Required work: From the line that contains "[00:07:37.57]" down to the last line of the entries, please return everything exactly, except the pictures.

Stored data:
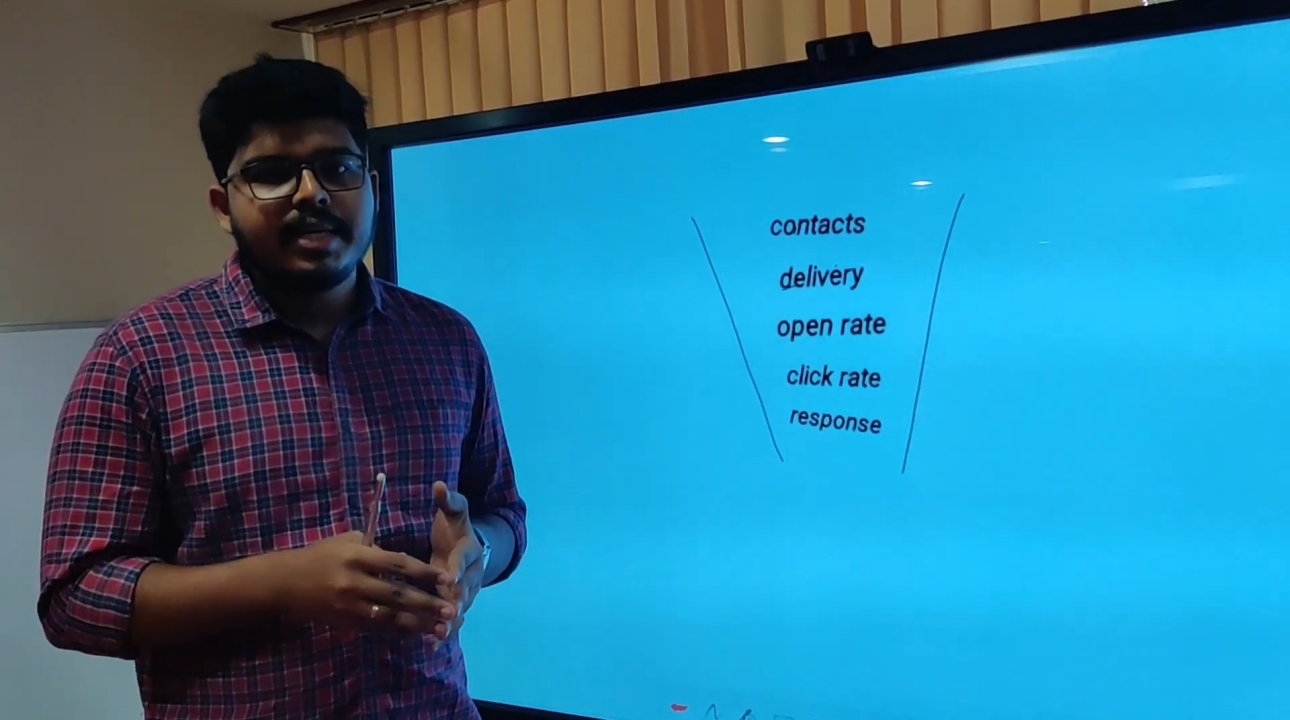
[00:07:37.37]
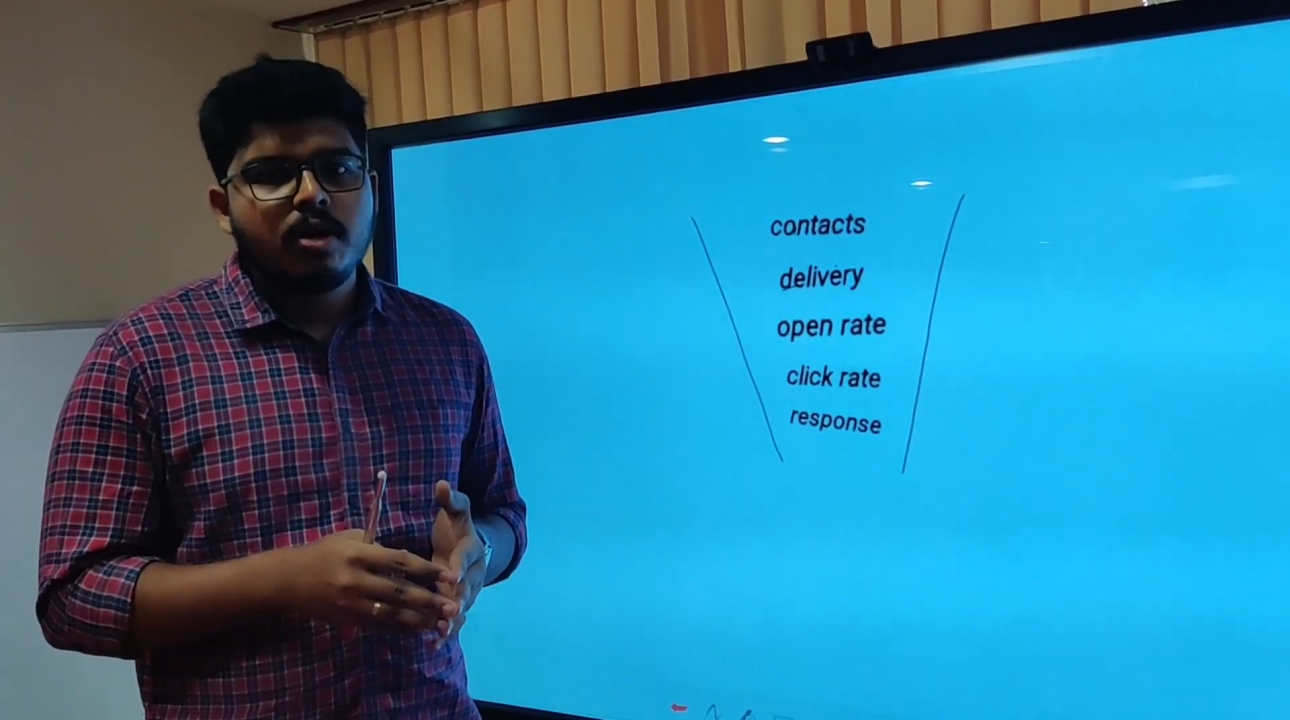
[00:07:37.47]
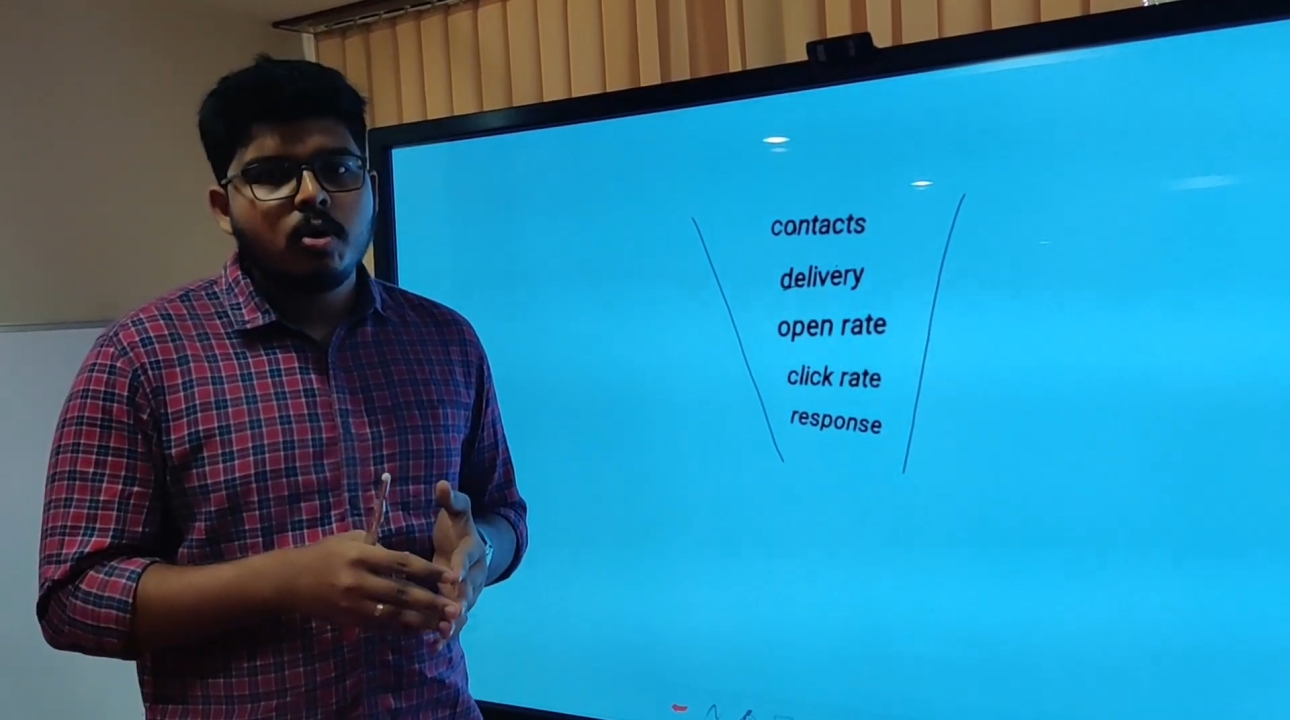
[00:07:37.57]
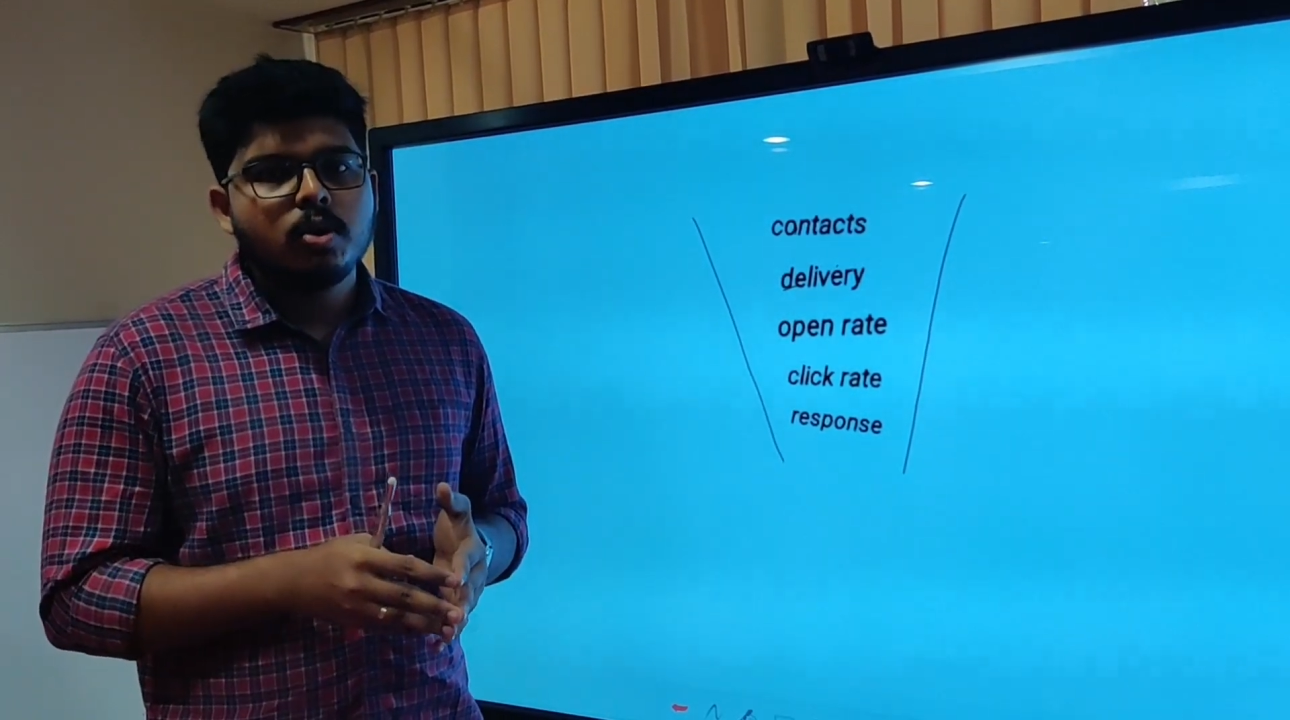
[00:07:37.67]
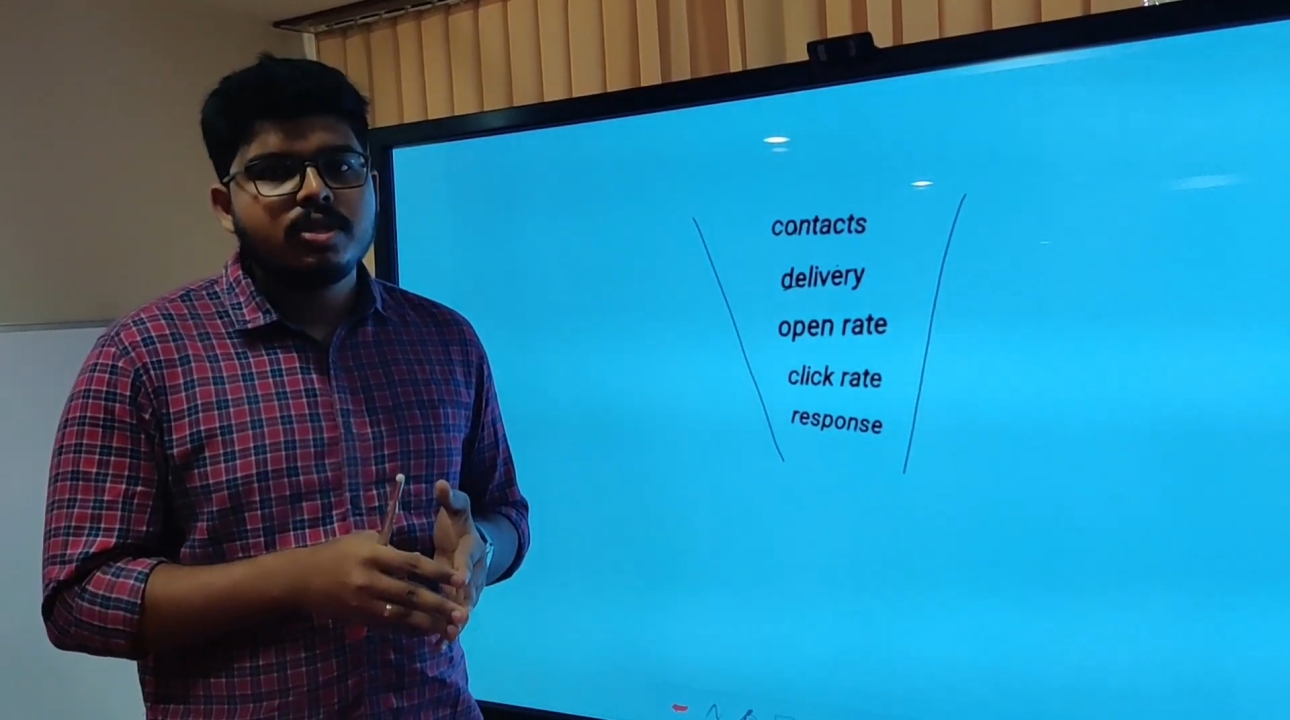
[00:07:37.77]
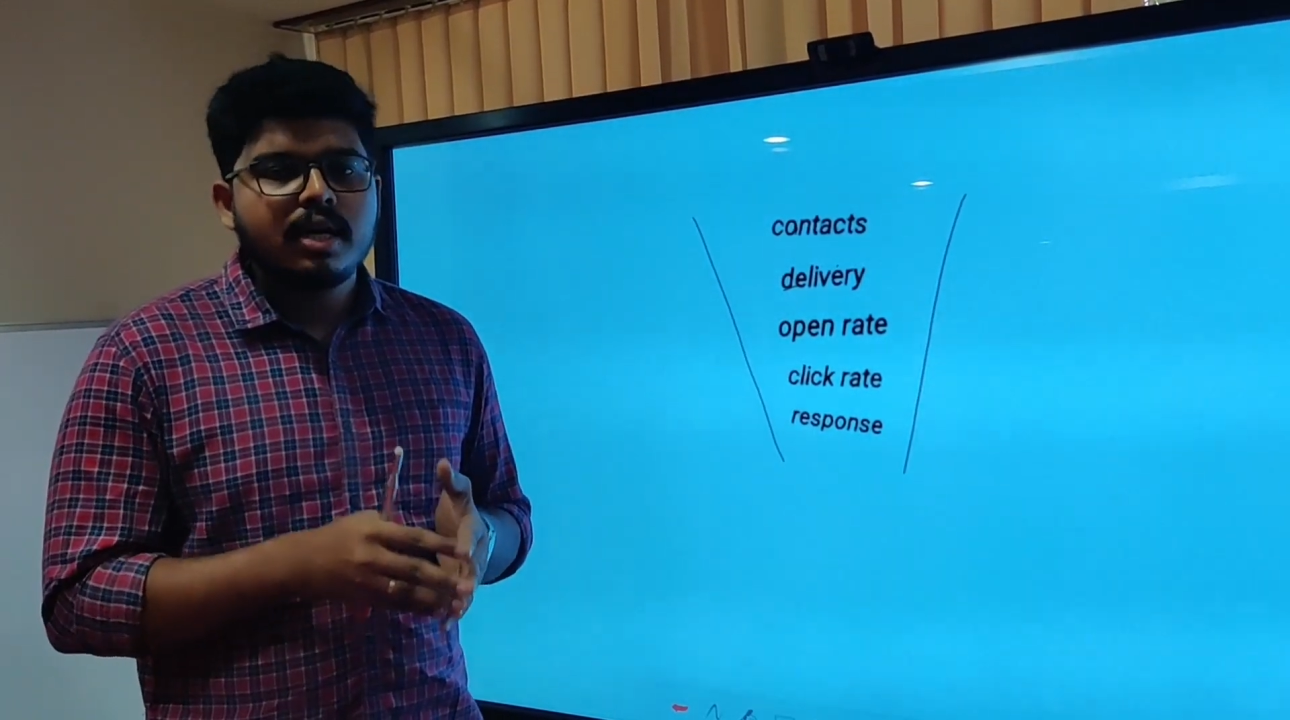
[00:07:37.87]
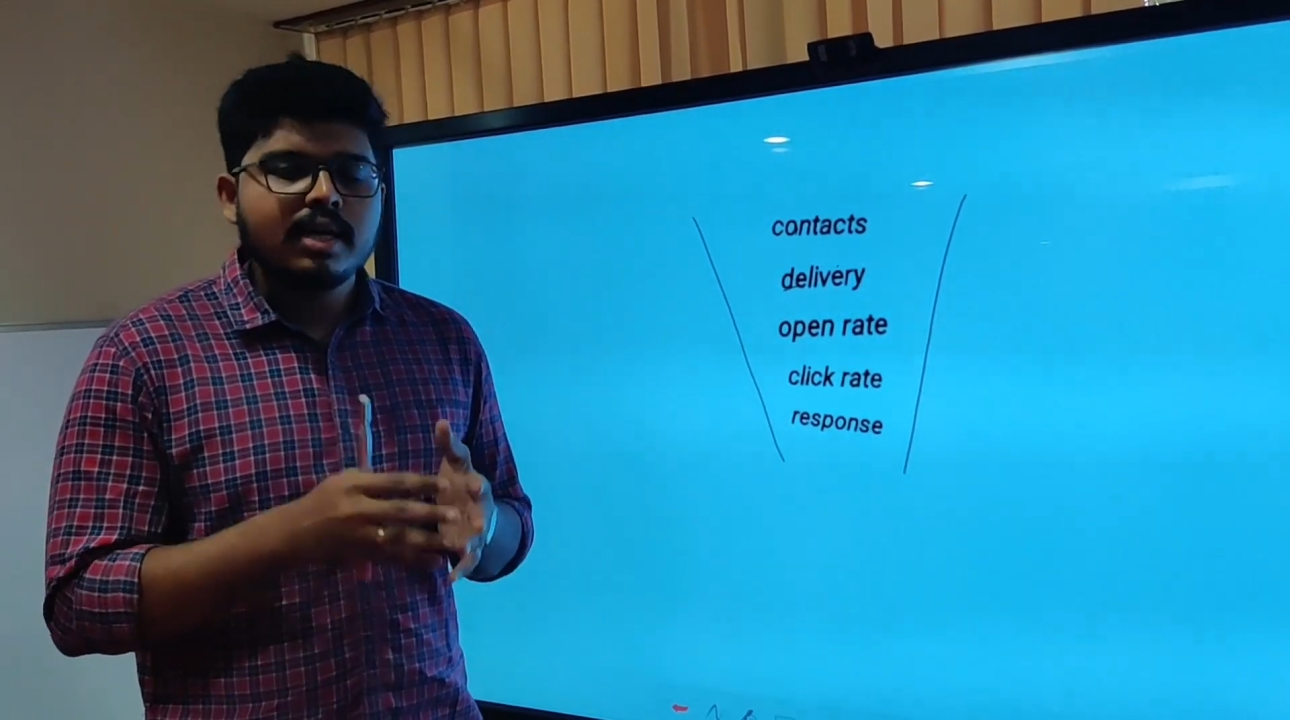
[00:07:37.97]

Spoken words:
they host a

Answer to the problem:
[00:07:37.57]
[00:07:37.67]
[00:07:37.77]
[00:07:37.87]
[00:07:37.97]

Spoken words:
they host a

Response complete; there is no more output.